Раушеру ни тон напарника, ни содержание монолога точно не нравились, и он решил этот балаган прекратить.
– Вообще-то, – сказал он, – мне и в адъютантах Гейдриха жилось неплохо. Жаль, что тебе приспичило его убить…
Науйокс дёрнулся, как от удара кнута, лицо сделалось кислым, однако от каких-либо комментариев он предпочёл воздержаться. Раушер выждал время, дав обстановке разрядиться, потом заговорил:
– Мы уже не раз говорили на эту тему, и вроде бы пришли к определённому выводу: мы не соратники, а лишь временные союзники. Но мне всё-таки кажется: ты согласился на сотрудничество не только потому, что тебя припёрли к стенке, а ещё и потому, что понимаешь: фашизм для Германии – тупиковый путь развития, я неправ?
Раушер посмотрел на Науйокса. Тот глядел строго перед собой, упрямо сжав губы. Ну и ладно!
– Твоё теперешнее молчание я расцениваю как подтверждение правоты только что произнесённых мной слов, – подвёл черту под разговором Раушер.

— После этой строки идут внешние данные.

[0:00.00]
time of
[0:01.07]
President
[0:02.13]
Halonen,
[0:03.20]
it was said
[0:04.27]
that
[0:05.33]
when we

Ежов закончил читать и закрыл папку. Выглядел председатель КГБ довольным.
– Давай, Глеб Иванович, обсудим, что мы с этого, – Ежов хлопнул ладонью по папке, – можем иметь.

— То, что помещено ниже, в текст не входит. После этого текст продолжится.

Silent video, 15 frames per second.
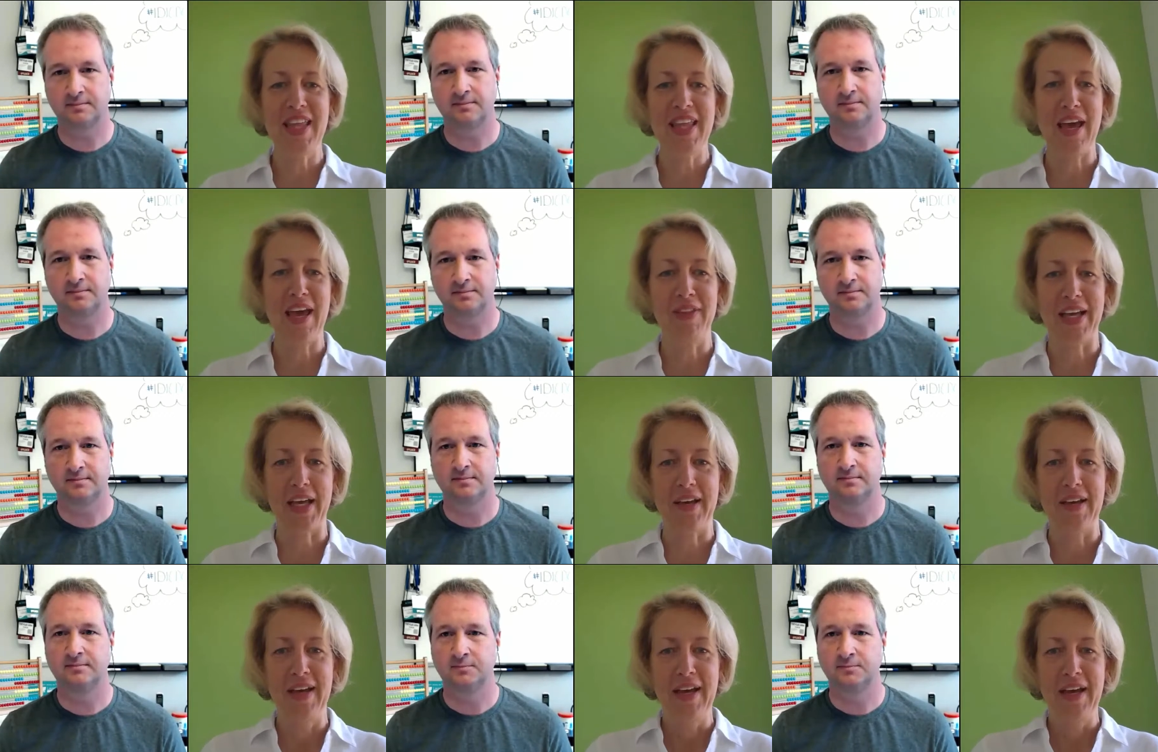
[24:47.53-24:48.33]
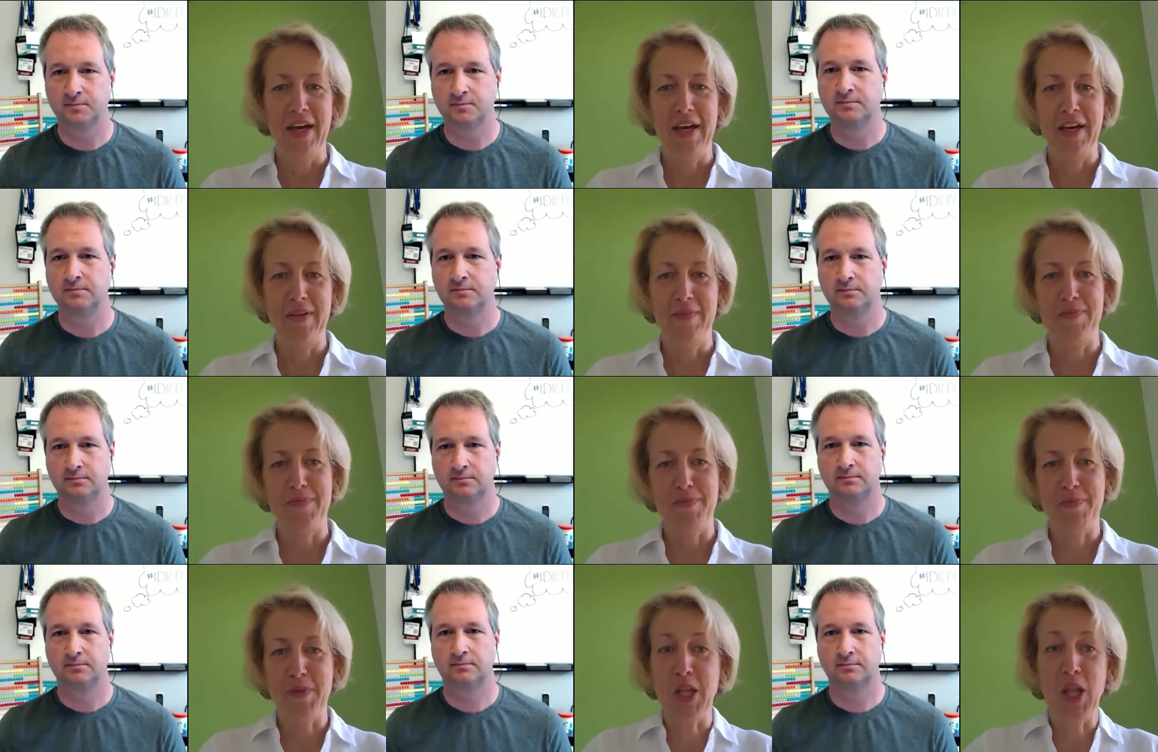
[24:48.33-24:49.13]
Speaker 1: and they have like a, a
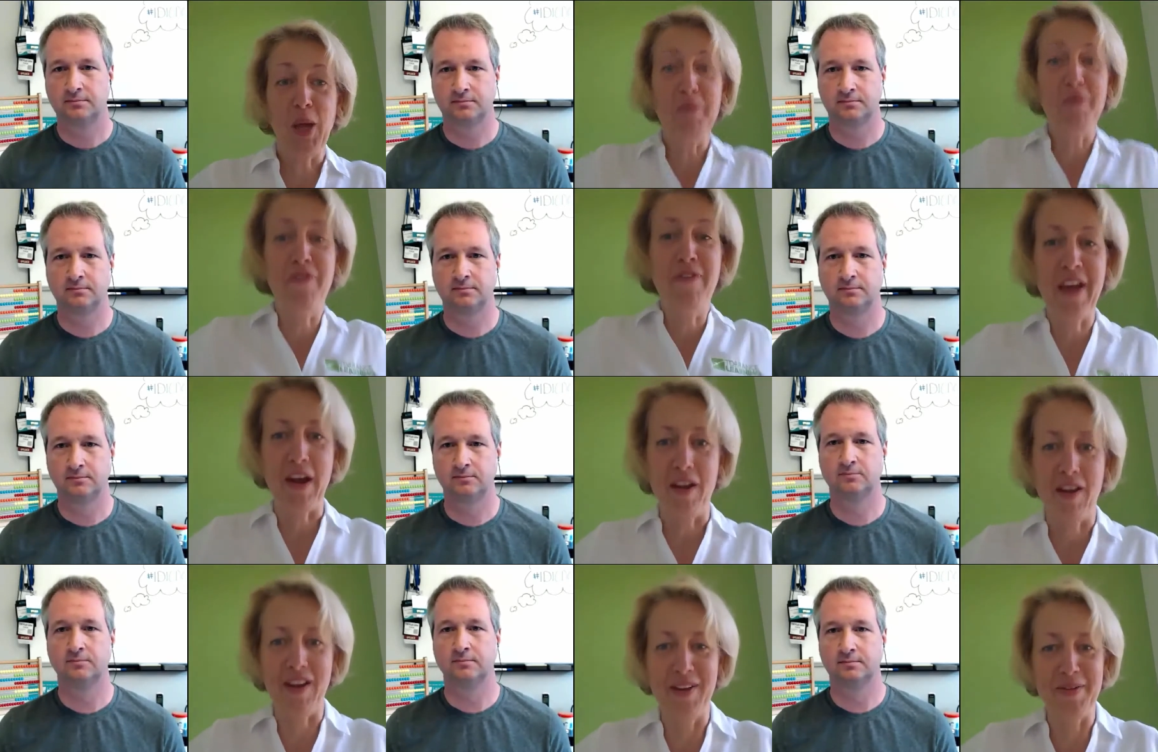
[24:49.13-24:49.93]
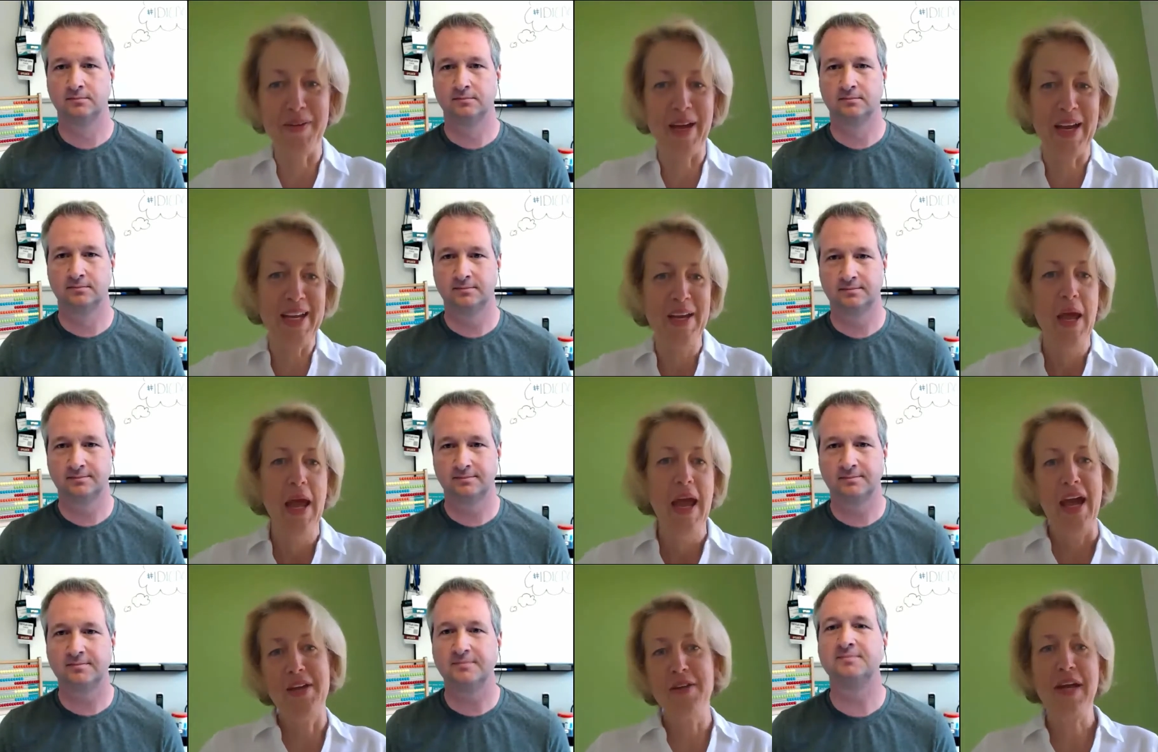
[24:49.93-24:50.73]
club fair, right?
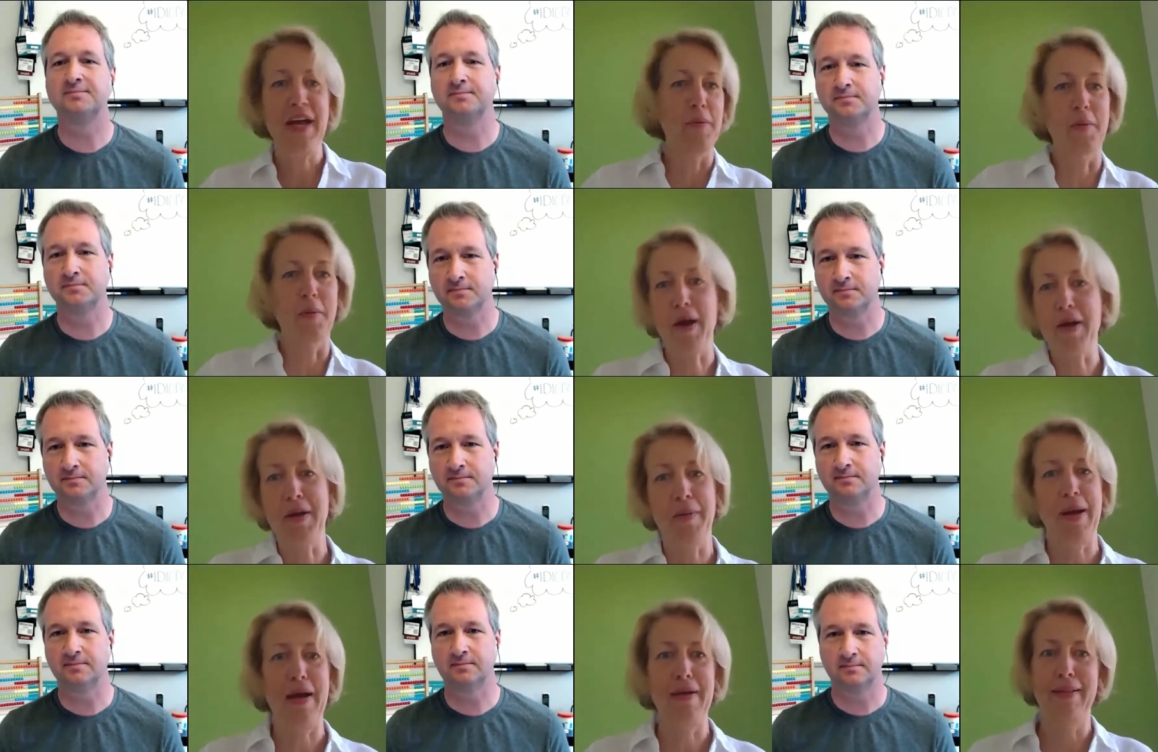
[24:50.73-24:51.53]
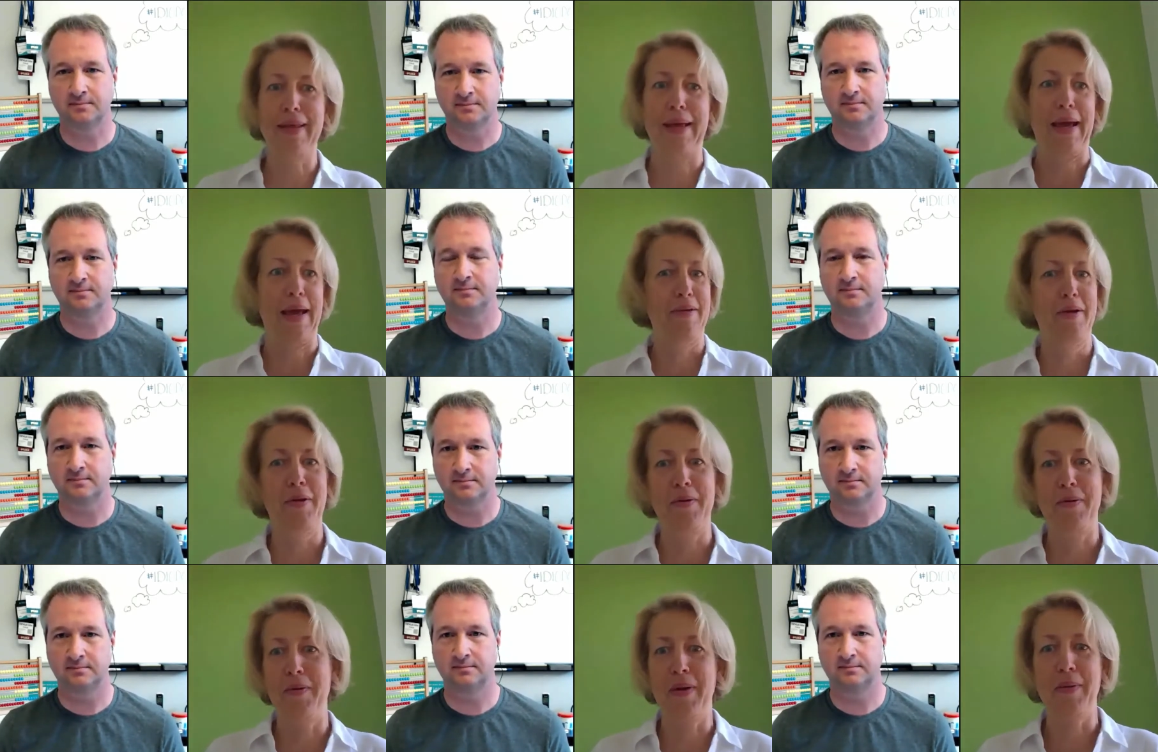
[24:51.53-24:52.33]
And you kind of walk around, you're like, I don't
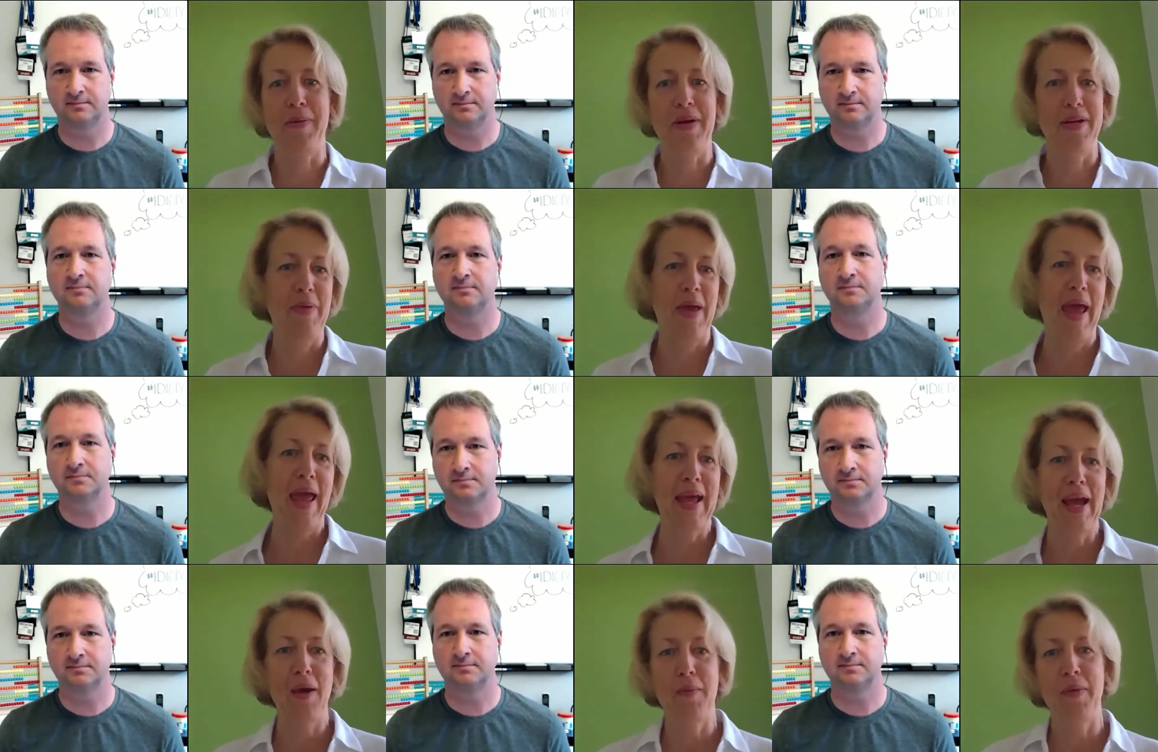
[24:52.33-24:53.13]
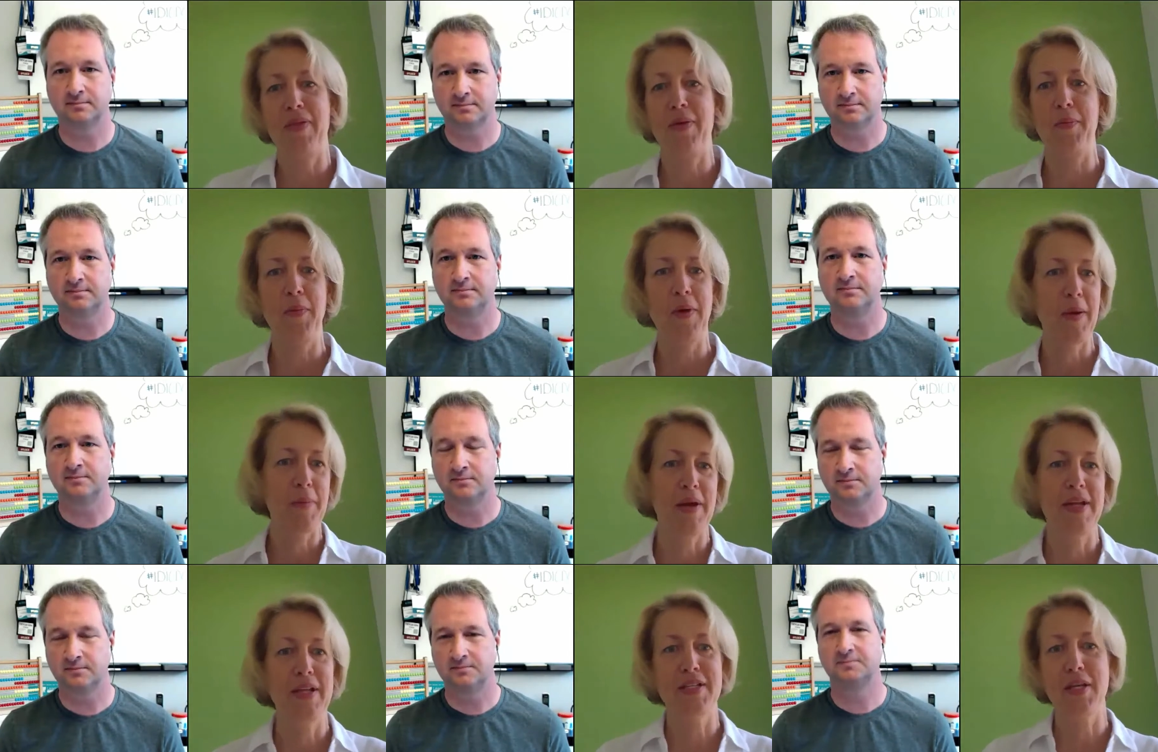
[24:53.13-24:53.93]
know who I want to hang out with and what I
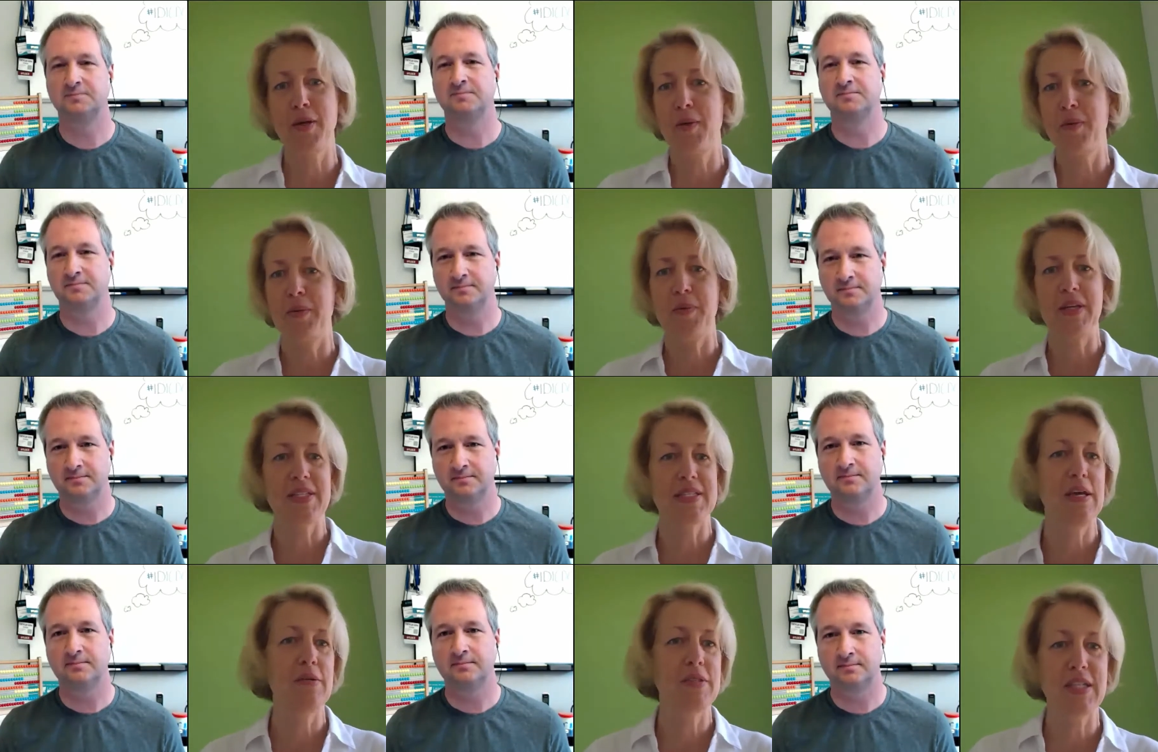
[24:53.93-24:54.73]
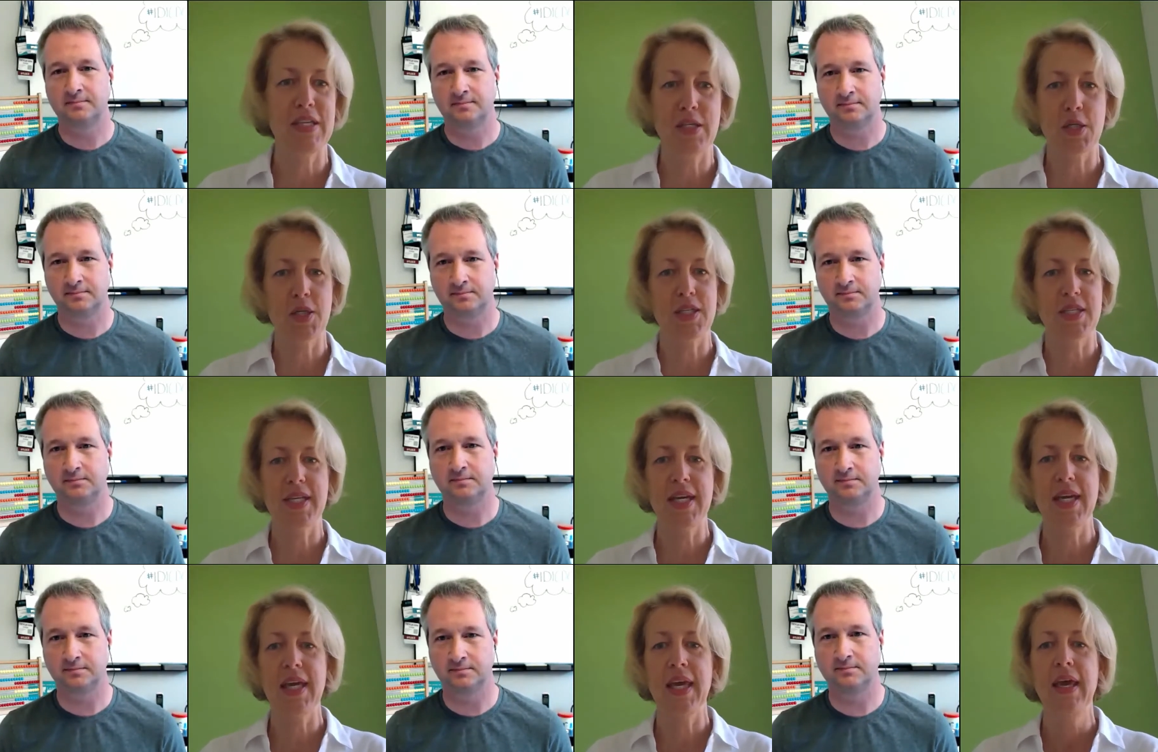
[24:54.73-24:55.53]
want to do and what sounds
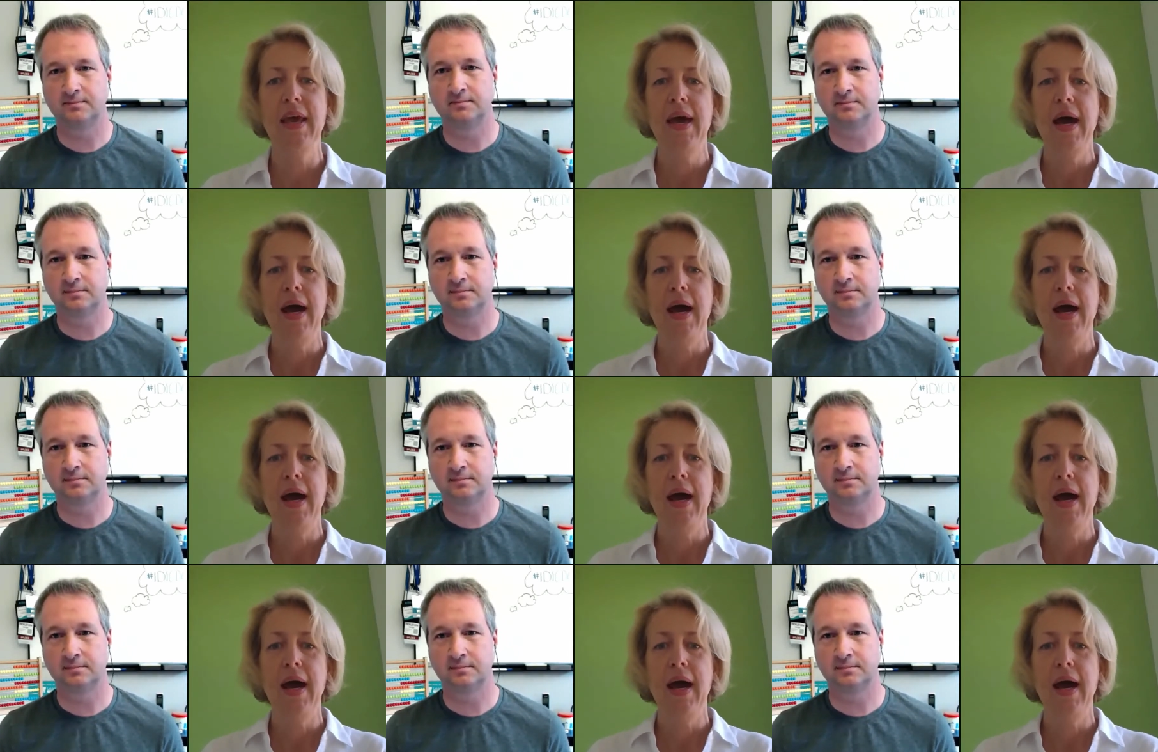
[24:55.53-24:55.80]
interesting.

Сидевший напротив начальник Первого главного управления КГБ генерал-полковник Бокий согласно кивнул.
– То, что при личном штабе Гиммлера создано некое подобие службы собственной безопасности – это для нас хорошо?
– И да, и нет, – сразу ответил Бокий, видимо, подготовился к такому вопросу. – То, что новой службе в числе прочих обязанностей вменяется контролировать работу подразделений, отвечающих за охрану особо значимых объектов – это безусловный минус.
– Ну да, – кивнул Ежов, – качество работы этих подразделений заметно повысится, что тебя, как руководителя внешней разведки, радовать не может.
– Именно.
– А то, что среди сотрудников нового отдела оказались сразу два твоих человека, надо понимать, плюс?
– Не рискну утверждать столь категорично. – Бокий понимал, что этой фразой слегка конфузит начальство, потому продолжил без паузы: – Ребятам ведь, чтобы не спалиться, придётся радеть за оба дела сразу. Поэтому данное обстоятельство оценю как плюс с оговорками.
– А я думал, скажешь: плюс с минусом, – хохотнул Ежов.
Бокий вежливо улыбнулся начальственной шутке, и продолжил:
– Зато тот факт, что новый отдел никак не будет подчиняться руководителю РСХА – это плюс безо всяких оговорок!